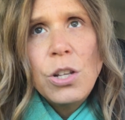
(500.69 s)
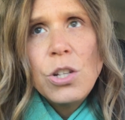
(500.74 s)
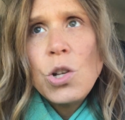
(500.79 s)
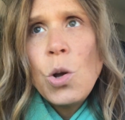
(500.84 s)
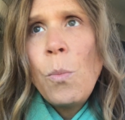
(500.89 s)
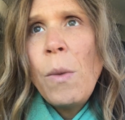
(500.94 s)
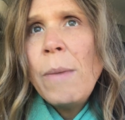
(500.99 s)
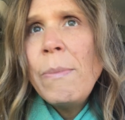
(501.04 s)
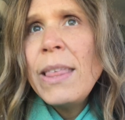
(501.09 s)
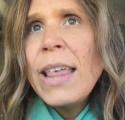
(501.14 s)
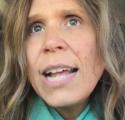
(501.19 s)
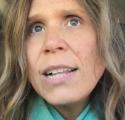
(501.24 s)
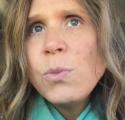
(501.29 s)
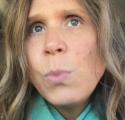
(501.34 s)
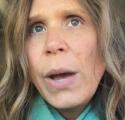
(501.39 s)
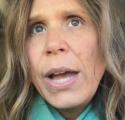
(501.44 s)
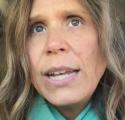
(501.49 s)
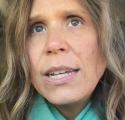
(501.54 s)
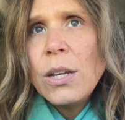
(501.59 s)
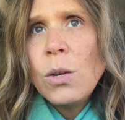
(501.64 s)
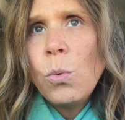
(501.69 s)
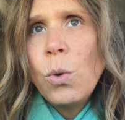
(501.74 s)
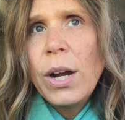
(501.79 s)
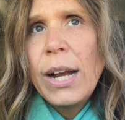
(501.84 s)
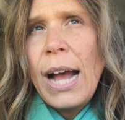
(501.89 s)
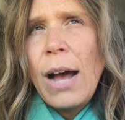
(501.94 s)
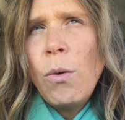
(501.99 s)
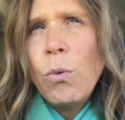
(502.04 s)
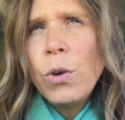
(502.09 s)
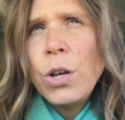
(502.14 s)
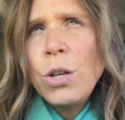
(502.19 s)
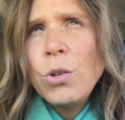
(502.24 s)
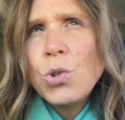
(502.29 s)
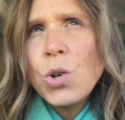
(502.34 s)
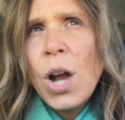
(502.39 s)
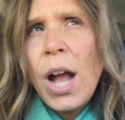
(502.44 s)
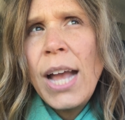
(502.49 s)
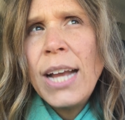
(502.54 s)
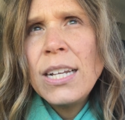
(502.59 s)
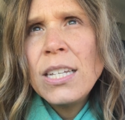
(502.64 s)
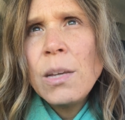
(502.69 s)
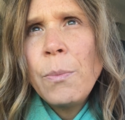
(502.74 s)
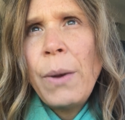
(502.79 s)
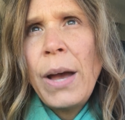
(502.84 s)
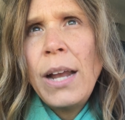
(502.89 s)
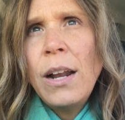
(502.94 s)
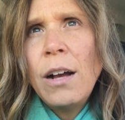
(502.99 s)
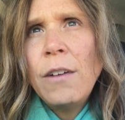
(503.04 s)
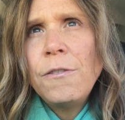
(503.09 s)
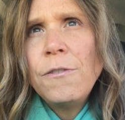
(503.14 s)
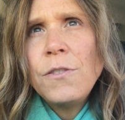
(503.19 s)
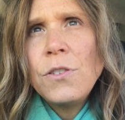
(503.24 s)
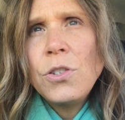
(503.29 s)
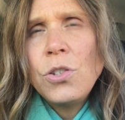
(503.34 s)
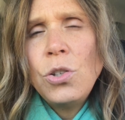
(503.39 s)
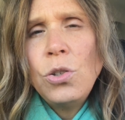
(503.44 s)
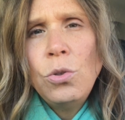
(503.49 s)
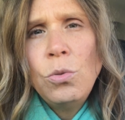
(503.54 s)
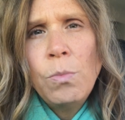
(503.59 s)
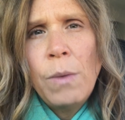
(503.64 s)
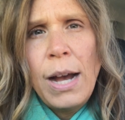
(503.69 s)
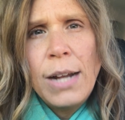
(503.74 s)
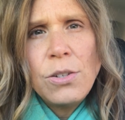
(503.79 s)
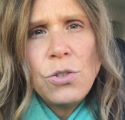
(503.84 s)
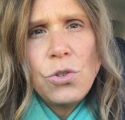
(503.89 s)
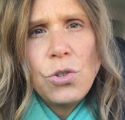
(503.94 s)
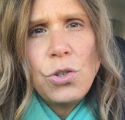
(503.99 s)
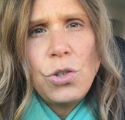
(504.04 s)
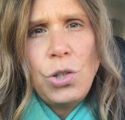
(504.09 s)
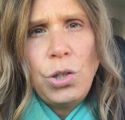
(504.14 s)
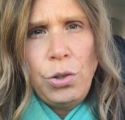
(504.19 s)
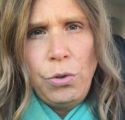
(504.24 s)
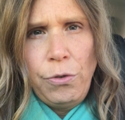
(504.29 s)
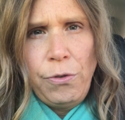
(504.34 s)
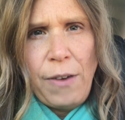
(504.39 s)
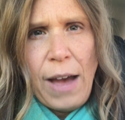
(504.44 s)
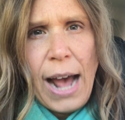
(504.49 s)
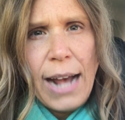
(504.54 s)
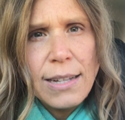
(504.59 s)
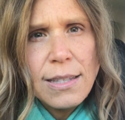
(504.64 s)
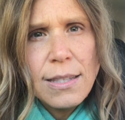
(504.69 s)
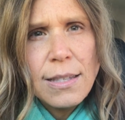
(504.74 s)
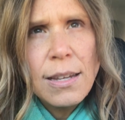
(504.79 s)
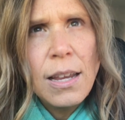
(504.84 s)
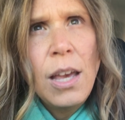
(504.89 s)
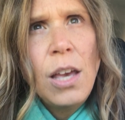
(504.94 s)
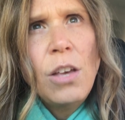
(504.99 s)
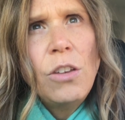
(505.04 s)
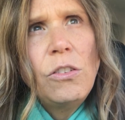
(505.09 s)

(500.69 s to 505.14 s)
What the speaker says: So maybe that's why it didn't work out. Were you trying to bite off too much too fast?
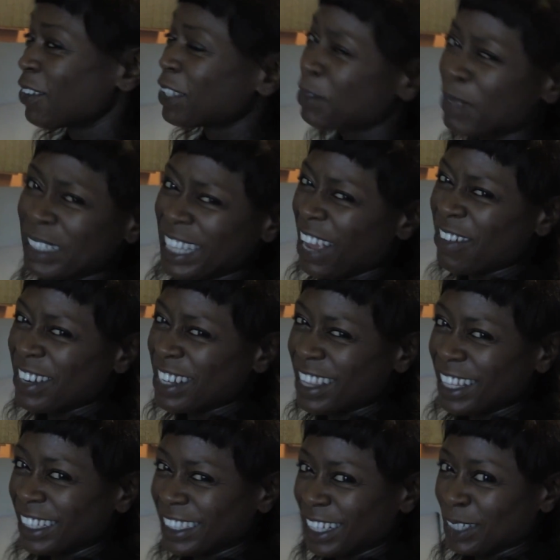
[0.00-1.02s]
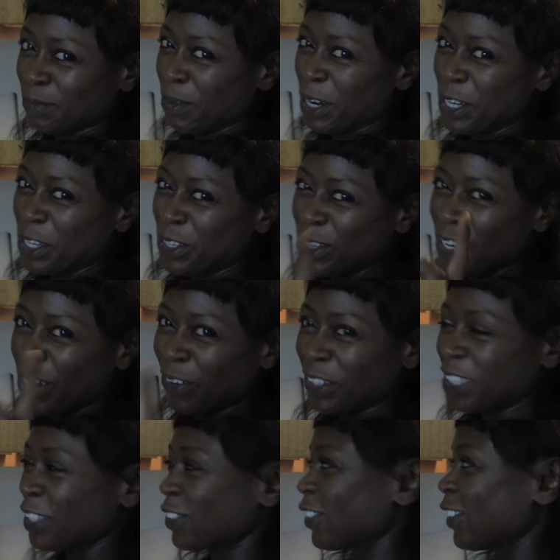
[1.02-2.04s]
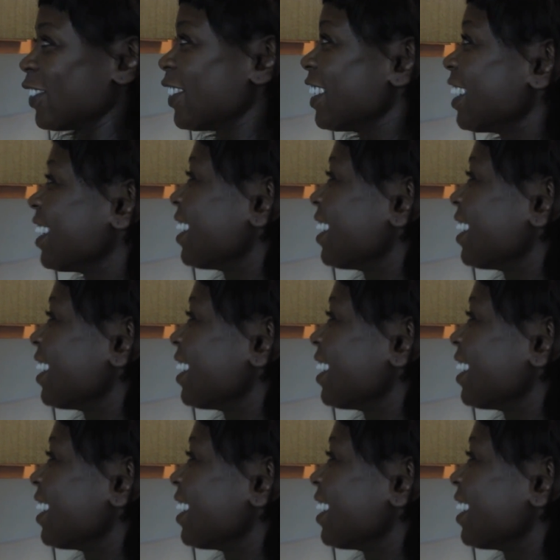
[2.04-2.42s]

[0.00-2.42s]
which makes everything taste better. You know it's true.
******
A word-for-word retyping of every record is required, without the pictures.

FINISHED EXERCISE ::
(500.69 s)
(500.74 s)
(500.79 s)
(500.84 s)
(500.89 s)
(500.94 s)
(500.99 s)
(501.04 s)
(501.09 s)
(501.14 s)
(501.19 s)
(501.24 s)
(501.29 s)
(501.34 s)
(501.39 s)
(501.44 s)
(501.49 s)
(501.54 s)
(501.59 s)
(501.64 s)
(501.69 s)
(501.74 s)
(501.79 s)
(501.84 s)
(501.89 s)
(501.94 s)
(501.99 s)
(502.04 s)
(502.09 s)
(502.14 s)
(502.19 s)
(502.24 s)
(502.29 s)
(502.34 s)
(502.39 s)
(502.44 s)
(502.49 s)
(502.54 s)
(502.59 s)
(502.64 s)
(502.69 s)
(502.74 s)
(502.79 s)
(502.84 s)
(502.89 s)
(502.94 s)
(502.99 s)
(503.04 s)
(503.09 s)
(503.14 s)
(503.19 s)
(503.24 s)
(503.29 s)
(503.34 s)
(503.39 s)
(503.44 s)
(503.49 s)
(503.54 s)
(503.59 s)
(503.64 s)
(503.69 s)
(503.74 s)
(503.79 s)
(503.84 s)
(503.89 s)
(503.94 s)
(503.99 s)
(504.04 s)
(504.09 s)
(504.14 s)
(504.19 s)
(504.24 s)
(504.29 s)
(504.34 s)
(504.39 s)
(504.44 s)
(504.49 s)
(504.54 s)
(504.59 s)
(504.64 s)
(504.69 s)
(504.74 s)
(504.79 s)
(504.84 s)
(504.89 s)
(504.94 s)
(504.99 s)
(505.04 s)
(505.09 s)

(500.69 s to 505.14 s)
What the speaker says: So maybe that's why it didn't work out. Were you trying to bite off too much too fast?
[0.00-1.02s]
[1.02-2.04s]
[2.04-2.42s]

[0.00-2.42s]
which makes everything taste better. You know it's true.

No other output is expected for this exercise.